The paper shows some overconfidence in the results, assuming that the ontology will be effectively used. But no evidence is offered yet. The ontology validation process is still to be done. The description of the state of the art could benefit from “Ontologies for Privacy Requirements Engineering: A Systematic Literature Review” (by Gharibi et al.). The same holds for the ontology-based consistency of legal and policy argumentation reasoning on privacy.
The reader cannot grasp easily the conceptual framework in which the annotation process took place: what counts as “relevant information”, and specifically “legal relevant information”? The annotation process is in itself interesting, and could be explained a bit more.

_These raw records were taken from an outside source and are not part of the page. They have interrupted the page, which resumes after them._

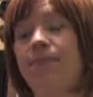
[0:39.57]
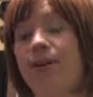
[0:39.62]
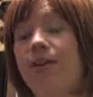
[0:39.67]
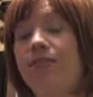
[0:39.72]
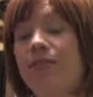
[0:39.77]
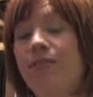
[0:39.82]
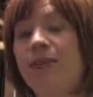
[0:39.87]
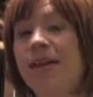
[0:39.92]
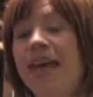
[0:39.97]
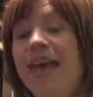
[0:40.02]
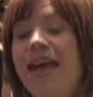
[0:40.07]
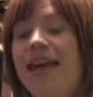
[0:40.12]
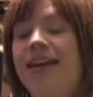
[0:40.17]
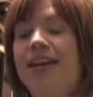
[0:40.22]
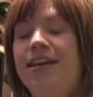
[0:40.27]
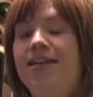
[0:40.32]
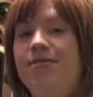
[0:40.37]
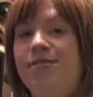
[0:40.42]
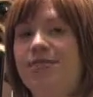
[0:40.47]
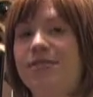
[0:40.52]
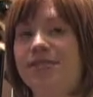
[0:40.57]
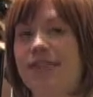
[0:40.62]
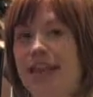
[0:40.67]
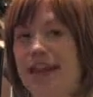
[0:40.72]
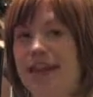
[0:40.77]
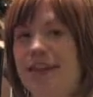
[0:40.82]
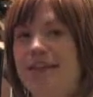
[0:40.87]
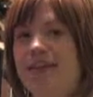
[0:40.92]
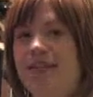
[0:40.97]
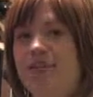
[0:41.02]
are from a can. He uses
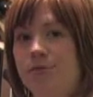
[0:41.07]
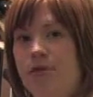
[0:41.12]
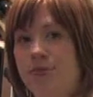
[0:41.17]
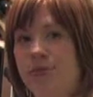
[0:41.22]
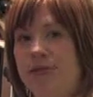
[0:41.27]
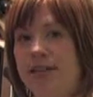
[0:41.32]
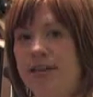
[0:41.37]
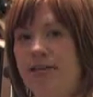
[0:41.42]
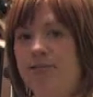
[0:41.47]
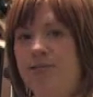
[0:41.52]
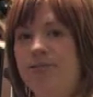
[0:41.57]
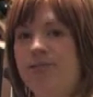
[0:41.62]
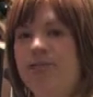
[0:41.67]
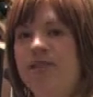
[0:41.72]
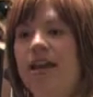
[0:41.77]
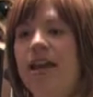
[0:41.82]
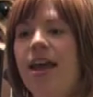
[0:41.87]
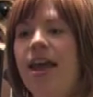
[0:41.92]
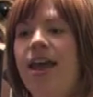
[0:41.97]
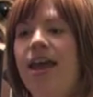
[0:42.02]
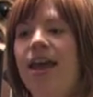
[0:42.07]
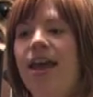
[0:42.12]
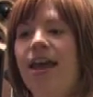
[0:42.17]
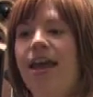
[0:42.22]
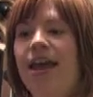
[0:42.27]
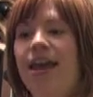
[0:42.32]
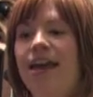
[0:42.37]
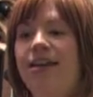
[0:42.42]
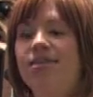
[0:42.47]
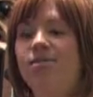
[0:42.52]
canned sweet potatoes
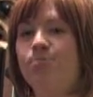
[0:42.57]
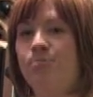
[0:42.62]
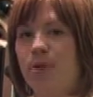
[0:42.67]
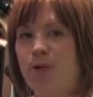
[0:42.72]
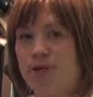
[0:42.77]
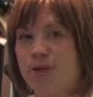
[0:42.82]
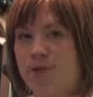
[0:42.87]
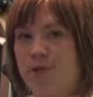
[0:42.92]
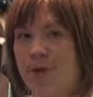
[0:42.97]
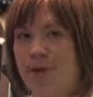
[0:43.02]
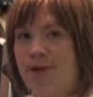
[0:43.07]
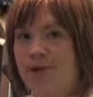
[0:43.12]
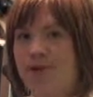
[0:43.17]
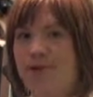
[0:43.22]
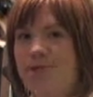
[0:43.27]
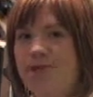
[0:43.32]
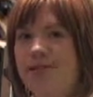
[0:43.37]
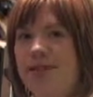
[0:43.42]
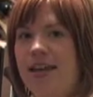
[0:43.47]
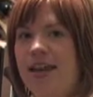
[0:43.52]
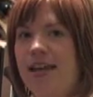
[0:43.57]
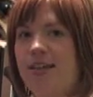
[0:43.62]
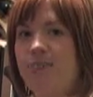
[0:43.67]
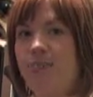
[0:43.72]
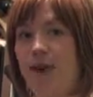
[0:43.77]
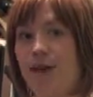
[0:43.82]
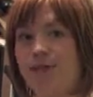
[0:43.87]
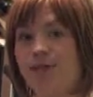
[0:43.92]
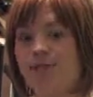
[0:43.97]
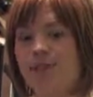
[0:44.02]
and marshmallows and
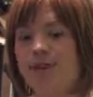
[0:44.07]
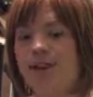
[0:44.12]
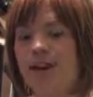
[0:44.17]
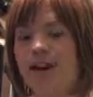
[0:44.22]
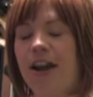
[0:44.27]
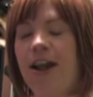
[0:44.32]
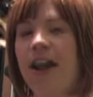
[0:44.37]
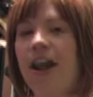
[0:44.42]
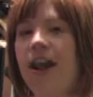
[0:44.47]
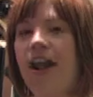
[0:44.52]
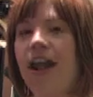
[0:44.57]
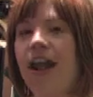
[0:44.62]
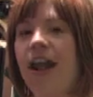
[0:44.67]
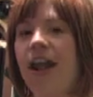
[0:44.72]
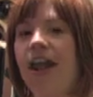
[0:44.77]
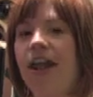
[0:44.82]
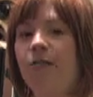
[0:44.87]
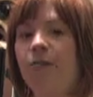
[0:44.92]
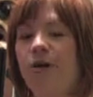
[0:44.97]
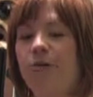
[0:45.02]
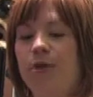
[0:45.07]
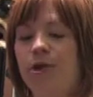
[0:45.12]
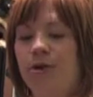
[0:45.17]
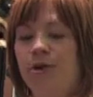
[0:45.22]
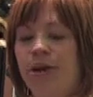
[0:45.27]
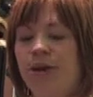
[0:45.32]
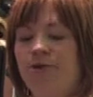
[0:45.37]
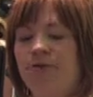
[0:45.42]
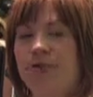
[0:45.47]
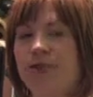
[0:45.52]
brown sugar. And while we're
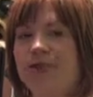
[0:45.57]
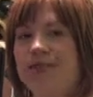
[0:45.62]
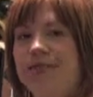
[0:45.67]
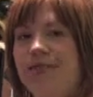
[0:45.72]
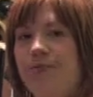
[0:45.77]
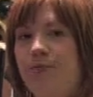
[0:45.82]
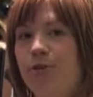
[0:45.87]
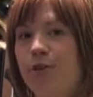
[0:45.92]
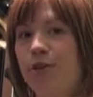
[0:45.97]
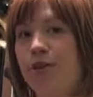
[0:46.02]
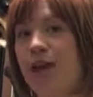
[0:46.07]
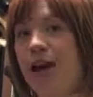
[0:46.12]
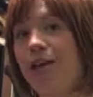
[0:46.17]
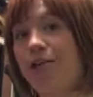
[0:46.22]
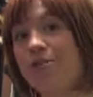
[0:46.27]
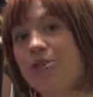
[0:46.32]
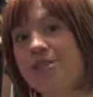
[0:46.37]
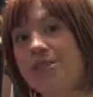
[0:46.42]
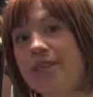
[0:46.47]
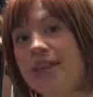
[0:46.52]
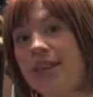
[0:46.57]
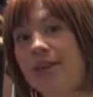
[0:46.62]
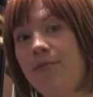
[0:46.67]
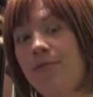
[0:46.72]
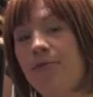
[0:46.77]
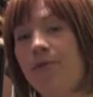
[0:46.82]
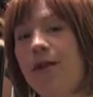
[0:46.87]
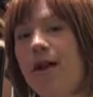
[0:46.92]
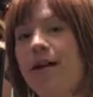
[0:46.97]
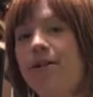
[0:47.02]
going for a similar color scheme,
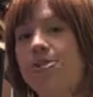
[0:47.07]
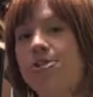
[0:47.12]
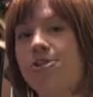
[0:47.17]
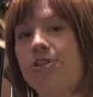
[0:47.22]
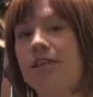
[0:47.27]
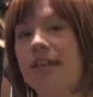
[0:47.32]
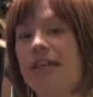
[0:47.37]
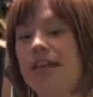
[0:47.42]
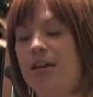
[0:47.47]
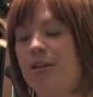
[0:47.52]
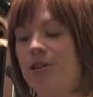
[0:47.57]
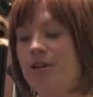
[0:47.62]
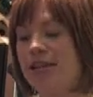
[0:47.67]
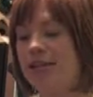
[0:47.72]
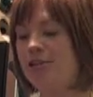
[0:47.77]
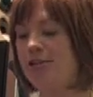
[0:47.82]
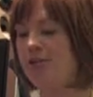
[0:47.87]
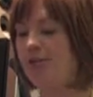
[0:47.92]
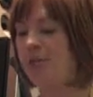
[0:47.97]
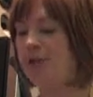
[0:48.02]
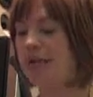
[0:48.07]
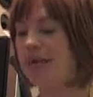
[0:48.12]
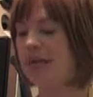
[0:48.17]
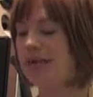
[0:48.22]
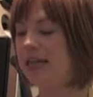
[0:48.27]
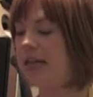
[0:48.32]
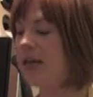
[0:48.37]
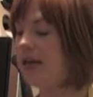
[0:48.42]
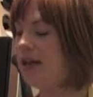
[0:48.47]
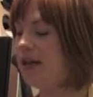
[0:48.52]
we're actually going to
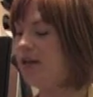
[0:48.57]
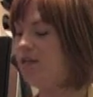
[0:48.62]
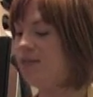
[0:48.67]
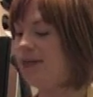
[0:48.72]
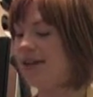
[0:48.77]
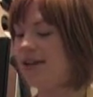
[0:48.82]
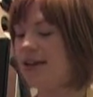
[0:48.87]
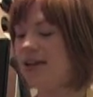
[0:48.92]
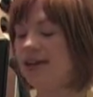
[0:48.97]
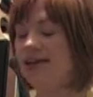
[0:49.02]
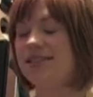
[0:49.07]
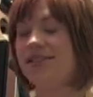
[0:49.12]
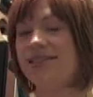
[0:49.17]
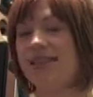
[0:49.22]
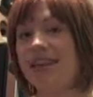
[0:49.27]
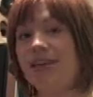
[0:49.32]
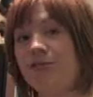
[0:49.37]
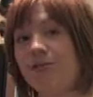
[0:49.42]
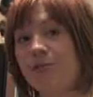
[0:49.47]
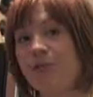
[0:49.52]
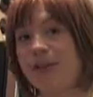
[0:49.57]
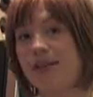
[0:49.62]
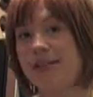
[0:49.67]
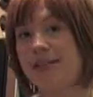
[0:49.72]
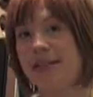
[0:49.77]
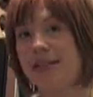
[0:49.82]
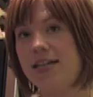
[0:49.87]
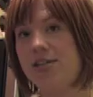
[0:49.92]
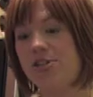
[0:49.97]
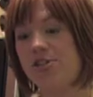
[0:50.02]
be making a savory
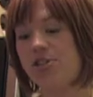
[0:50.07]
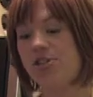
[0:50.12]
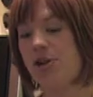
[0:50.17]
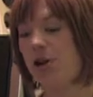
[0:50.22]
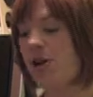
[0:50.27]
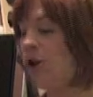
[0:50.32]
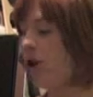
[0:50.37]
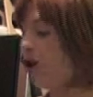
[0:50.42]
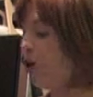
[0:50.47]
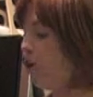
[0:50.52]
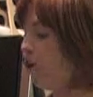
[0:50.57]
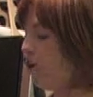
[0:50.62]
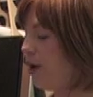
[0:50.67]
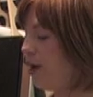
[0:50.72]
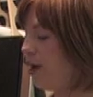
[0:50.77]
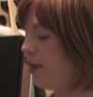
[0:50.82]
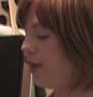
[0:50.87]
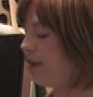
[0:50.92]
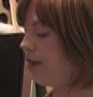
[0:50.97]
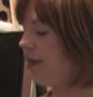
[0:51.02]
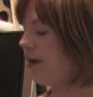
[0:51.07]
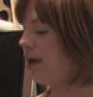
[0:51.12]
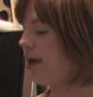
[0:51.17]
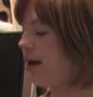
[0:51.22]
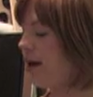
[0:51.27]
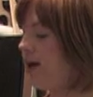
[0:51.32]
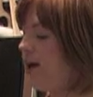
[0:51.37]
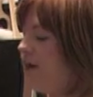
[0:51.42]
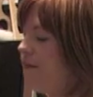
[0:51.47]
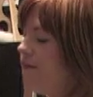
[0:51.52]
dish with
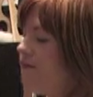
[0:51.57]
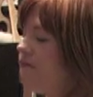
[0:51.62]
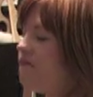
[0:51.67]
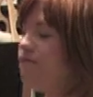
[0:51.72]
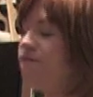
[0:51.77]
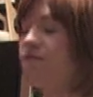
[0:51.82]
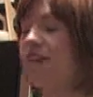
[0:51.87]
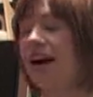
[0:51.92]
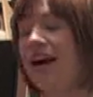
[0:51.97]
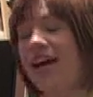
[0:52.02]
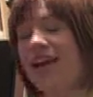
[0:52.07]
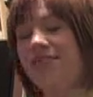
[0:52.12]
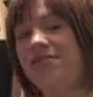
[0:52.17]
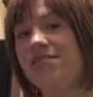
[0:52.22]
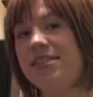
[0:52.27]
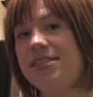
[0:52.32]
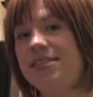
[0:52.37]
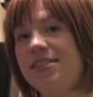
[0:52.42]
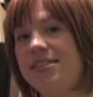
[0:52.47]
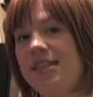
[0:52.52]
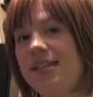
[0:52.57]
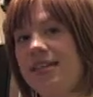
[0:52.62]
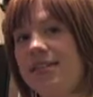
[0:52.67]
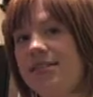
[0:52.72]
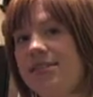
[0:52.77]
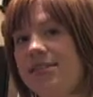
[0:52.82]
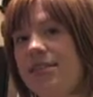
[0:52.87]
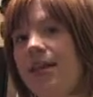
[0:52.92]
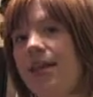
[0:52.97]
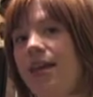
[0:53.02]
5 to
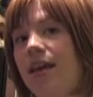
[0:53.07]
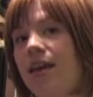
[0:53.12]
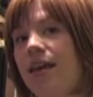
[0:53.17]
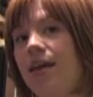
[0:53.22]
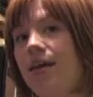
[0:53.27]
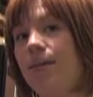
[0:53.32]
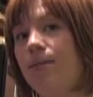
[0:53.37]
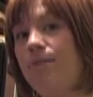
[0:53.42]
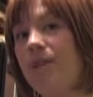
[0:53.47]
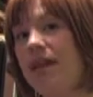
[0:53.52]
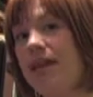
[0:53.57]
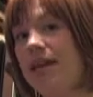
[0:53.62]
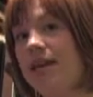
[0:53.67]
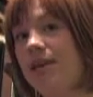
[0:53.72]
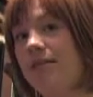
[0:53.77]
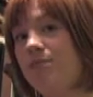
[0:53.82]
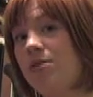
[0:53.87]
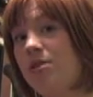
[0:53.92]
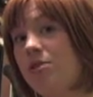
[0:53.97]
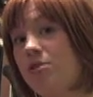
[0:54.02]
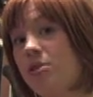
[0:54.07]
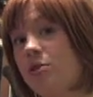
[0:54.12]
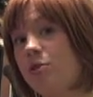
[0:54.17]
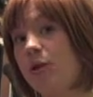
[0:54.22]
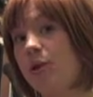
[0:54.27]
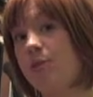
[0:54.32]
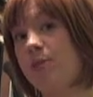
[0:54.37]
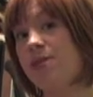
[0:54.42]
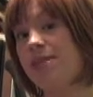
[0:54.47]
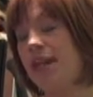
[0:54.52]
6 medium
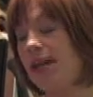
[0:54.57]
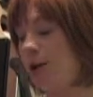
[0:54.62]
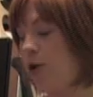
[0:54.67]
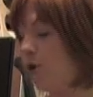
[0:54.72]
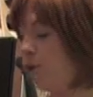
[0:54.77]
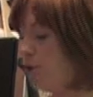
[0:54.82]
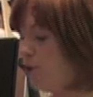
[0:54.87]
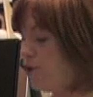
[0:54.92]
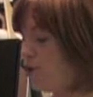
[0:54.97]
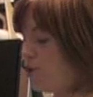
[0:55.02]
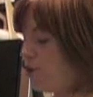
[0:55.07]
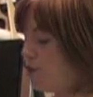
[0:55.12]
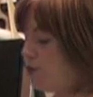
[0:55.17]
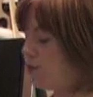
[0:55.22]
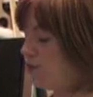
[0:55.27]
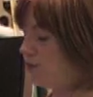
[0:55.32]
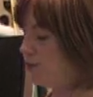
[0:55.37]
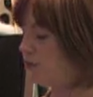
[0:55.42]
sweet potatoes,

This leads to the possibility of making more explicit the boundaries (and not only the expected benefits) of the project.
To put one example, the authors write on the creation of the website privacy policy corpus (in a previous paper): “We excluded the “World” sector and limited the “Regional” sector to the “U.S.” sub-sector in order to ensure that all privacy policies in our corpus are subject to the same legal and regulatory requirements”. Moreover: “For each selected website, we manually verified that it had an English-language privacy policy and that it pertained to a US company (based on contact information and WHOIS entry) before downloading its privacy policy”. In fact, they reproduce the first paragraph on this article, but not the second. They should: this is not only a feature of the corpus, but it defines the scope and implementation of the analysis and the related ontology. I.e. as a matter of fact the selected policies belong in fact only to “US companies”. Other languages, legal cultures, drafters, and markets are set apart. All of this should be made explicit in the final version of the article.